Václav Voráček presents Some (Optimization) Problems in Certifiable Adversarial Robustness

On 2024-06-11 11:00 at G205, Karlovo náměstí 13, Praha 2

(Deep) learning systems are notoriously vulnerable to small adversarial
perturbations. There are ways to construct provably robust classifiers, and we
will review some of them, in particular randomized smoothing and nearest
prototype classifiers. The talk will be based on the following three papers and
the focus will be on the underlying optimization problems.

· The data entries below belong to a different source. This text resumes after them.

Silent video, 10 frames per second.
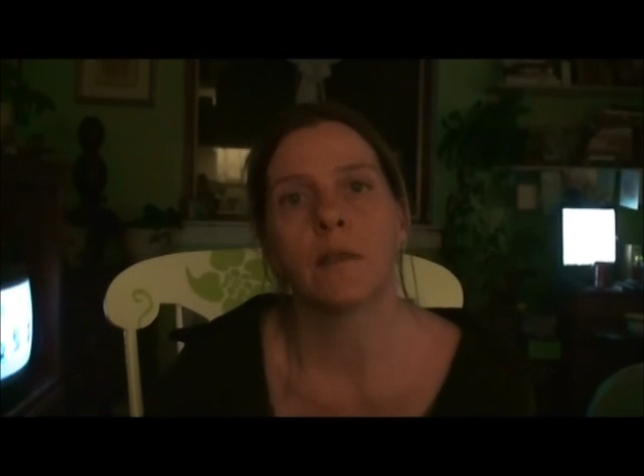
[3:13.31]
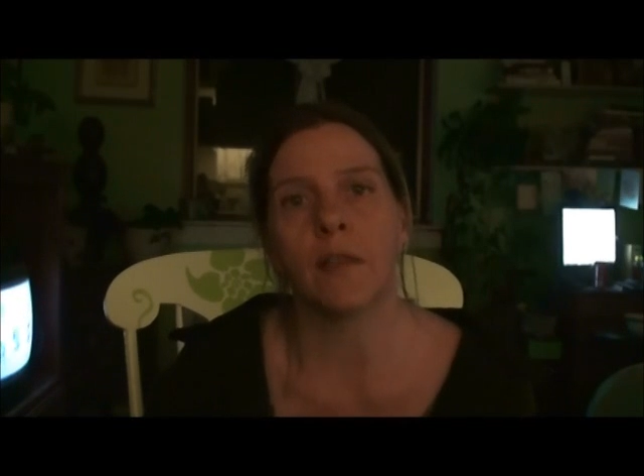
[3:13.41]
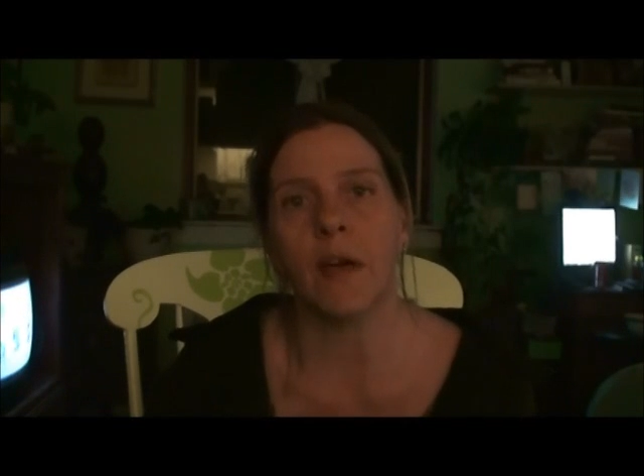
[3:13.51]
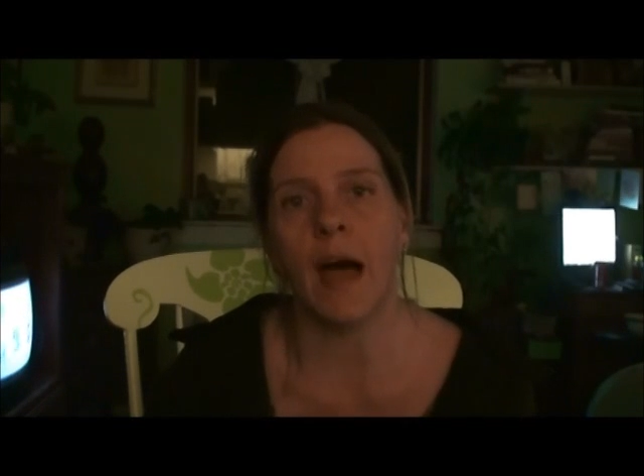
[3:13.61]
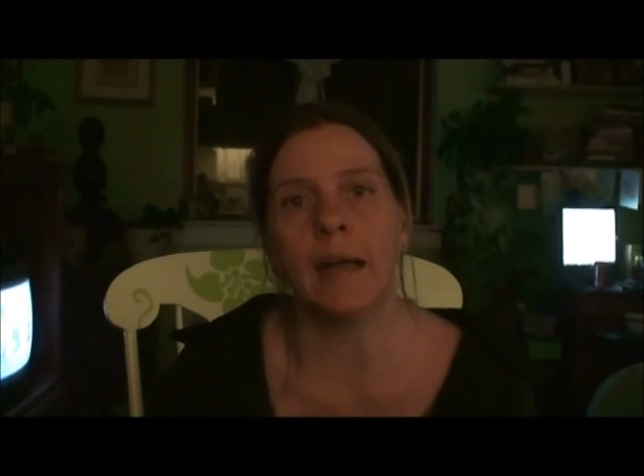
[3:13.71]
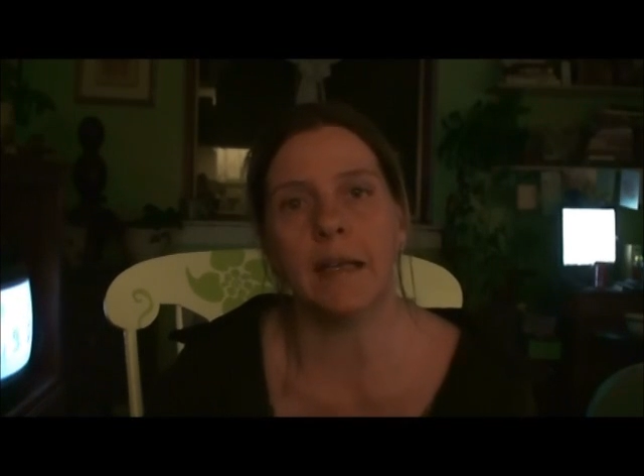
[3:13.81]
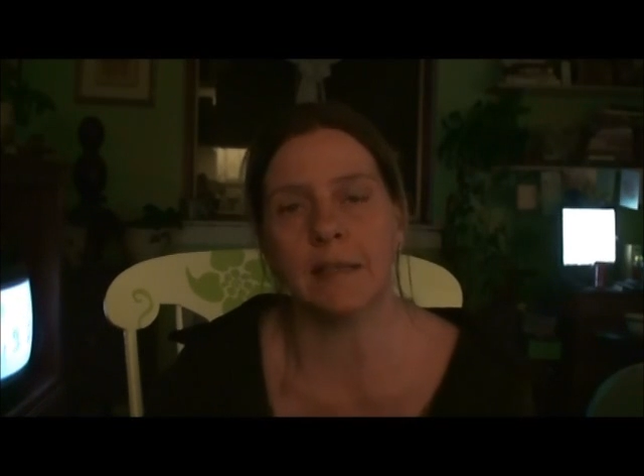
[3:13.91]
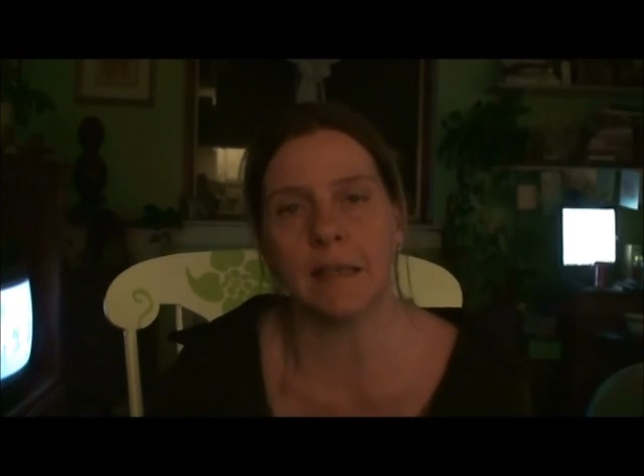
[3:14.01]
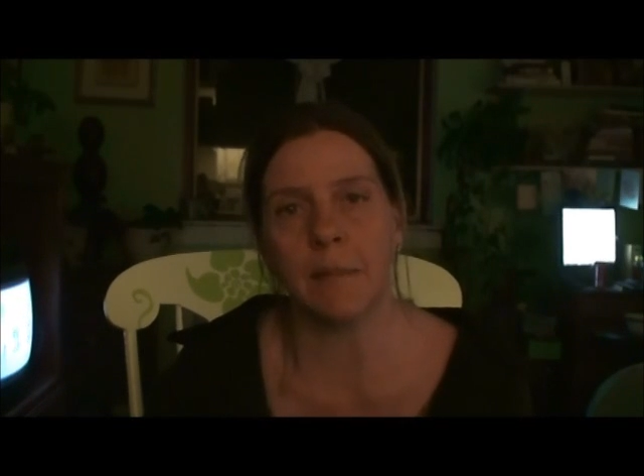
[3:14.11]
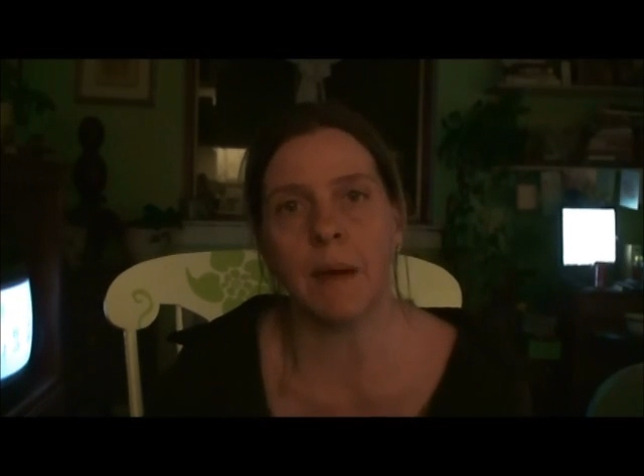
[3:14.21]
that the
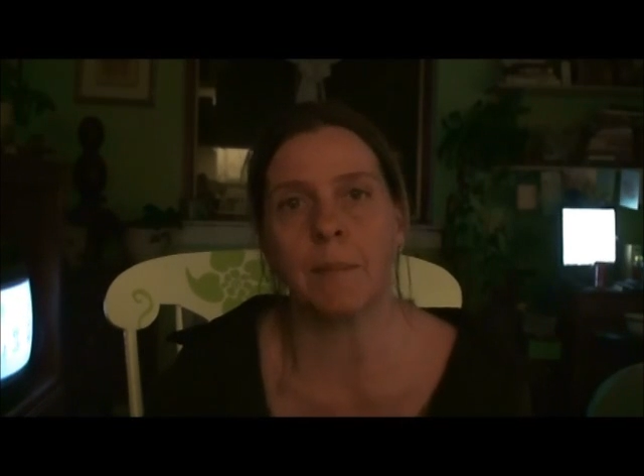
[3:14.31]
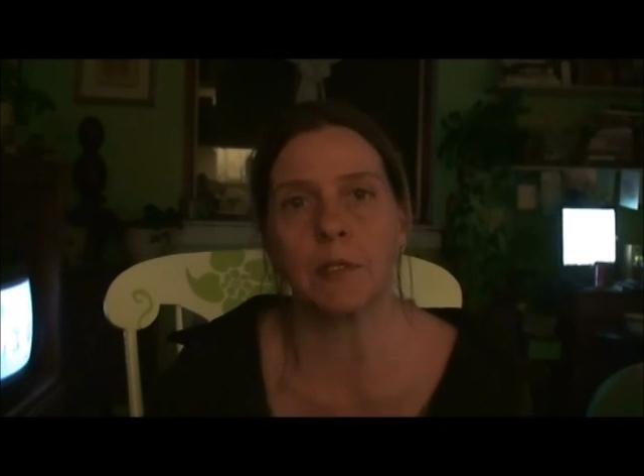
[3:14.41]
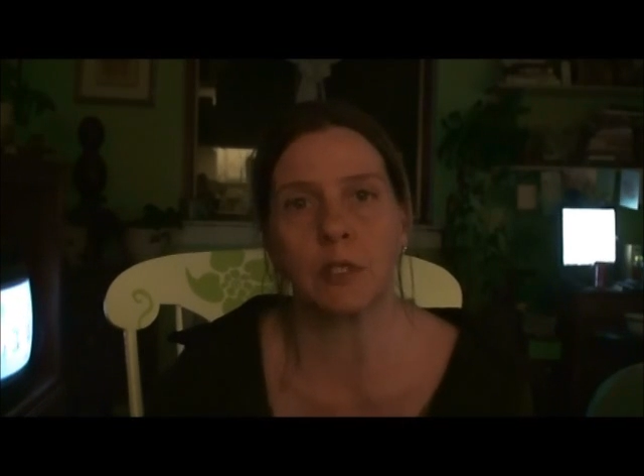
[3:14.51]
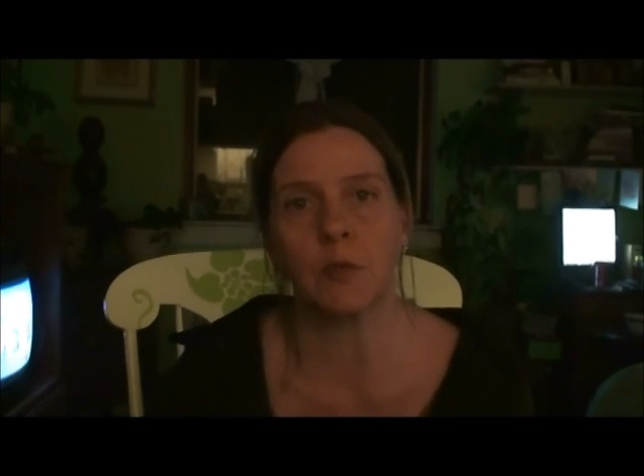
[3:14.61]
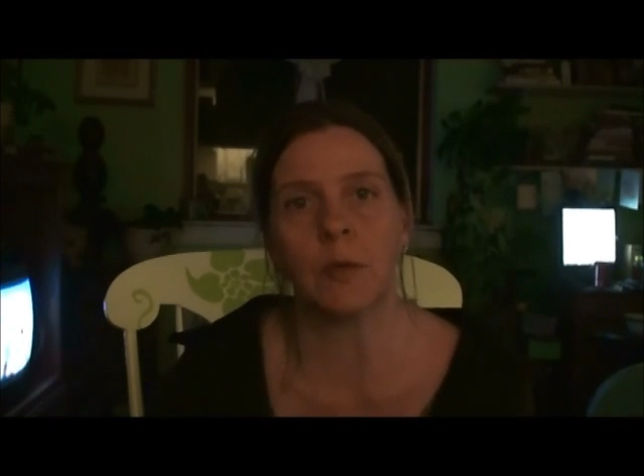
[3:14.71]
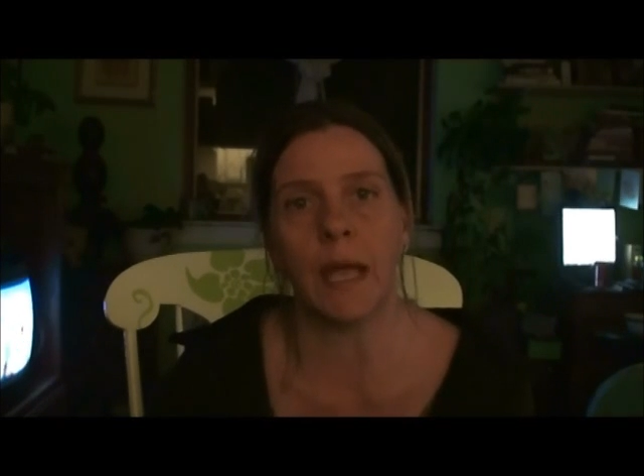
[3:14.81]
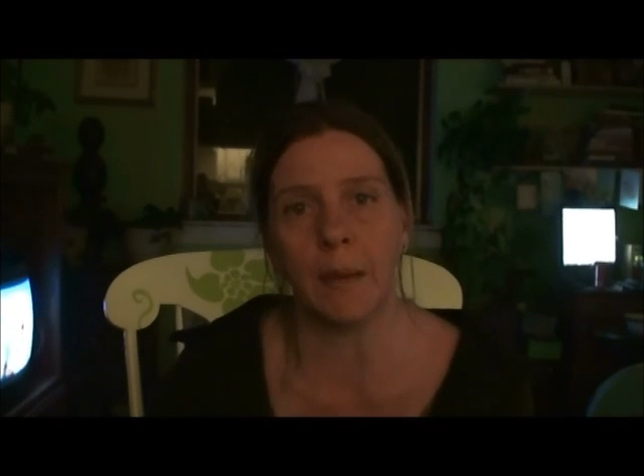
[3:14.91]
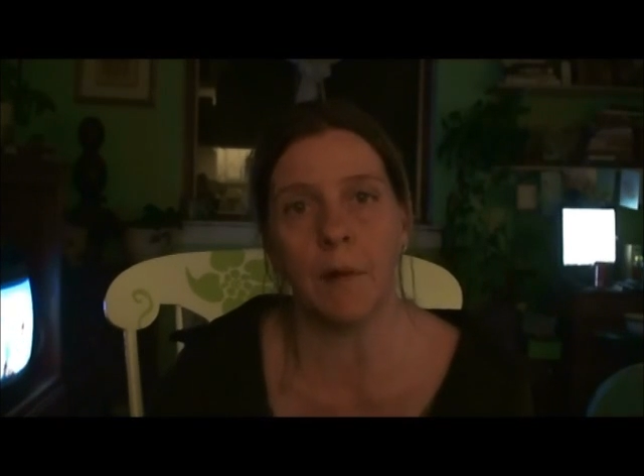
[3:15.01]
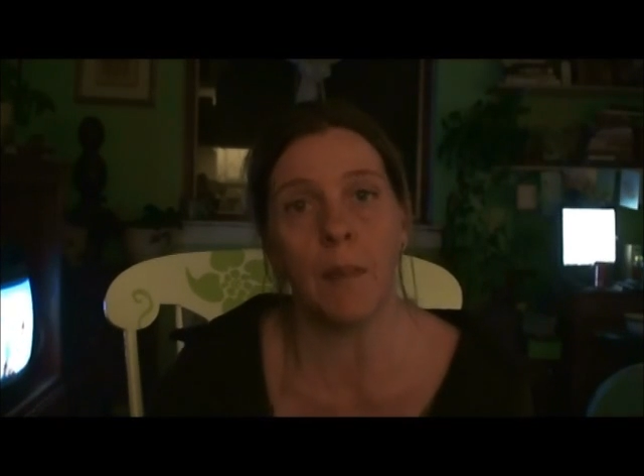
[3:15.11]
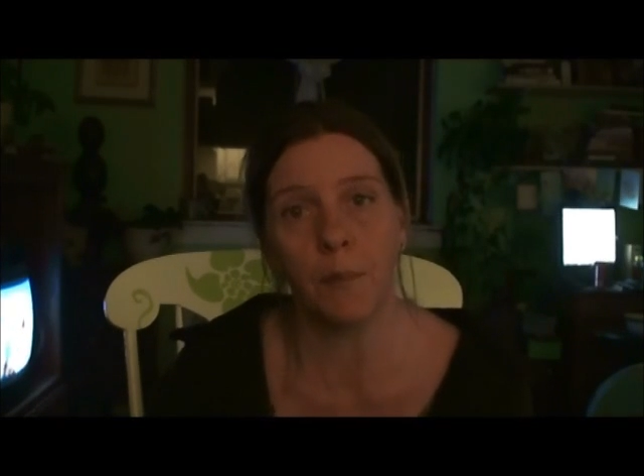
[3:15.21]
IDSA members who
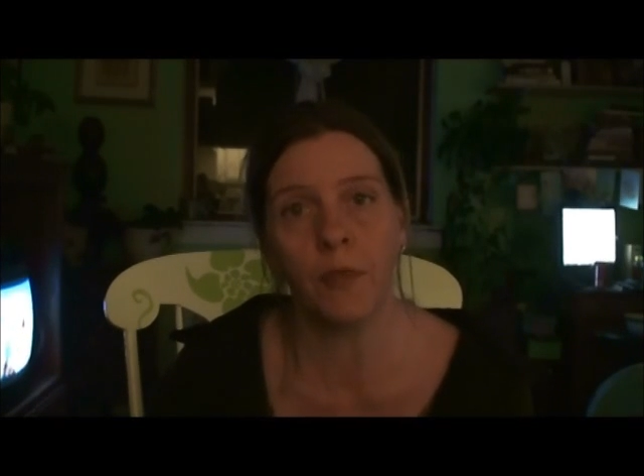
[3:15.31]
came up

https://proceedings.mlr.press/v162/voracek22a
Nearest prototype classifiers (NPCs) assign to each input point the label of
the
nearest prototype with respect to a chosen distance metric. A direct advantage
of NPCs is that the decisions are interpretable. We provide a complete
characterization on the complexity when using ℓp distances for decision and
ℓq threat models for certification for p,q∈{1,2,∞}.

https://proceedings.mlr.press/v202/voracek23a
Randomized smoothing is a popular method to certify robustness of image
classifiers to adversarial input perturbations. It is the only certification
technique which scales directly to datasets of higher dimension such as
ImageNet. We derive new certification formulae which lead to significant
improvements in the certified ℓ1-robustness

https://openreview.net/forum?id=HaHCoGcpV9
Randomized smoothing is sound when using infinite precision. However, we show
that randomized smoothing is no longer sound for limited floating-point
precision and show how this can be abused to give false certificates. We
discuss
the implicit assumptions of randomized smoothing and show that they do not
apply
to generic image classification models whose smoothed versions are commonly
certified. In order to overcome this problem, we propose a sound approach to
randomized smoothing when using floating-point precision.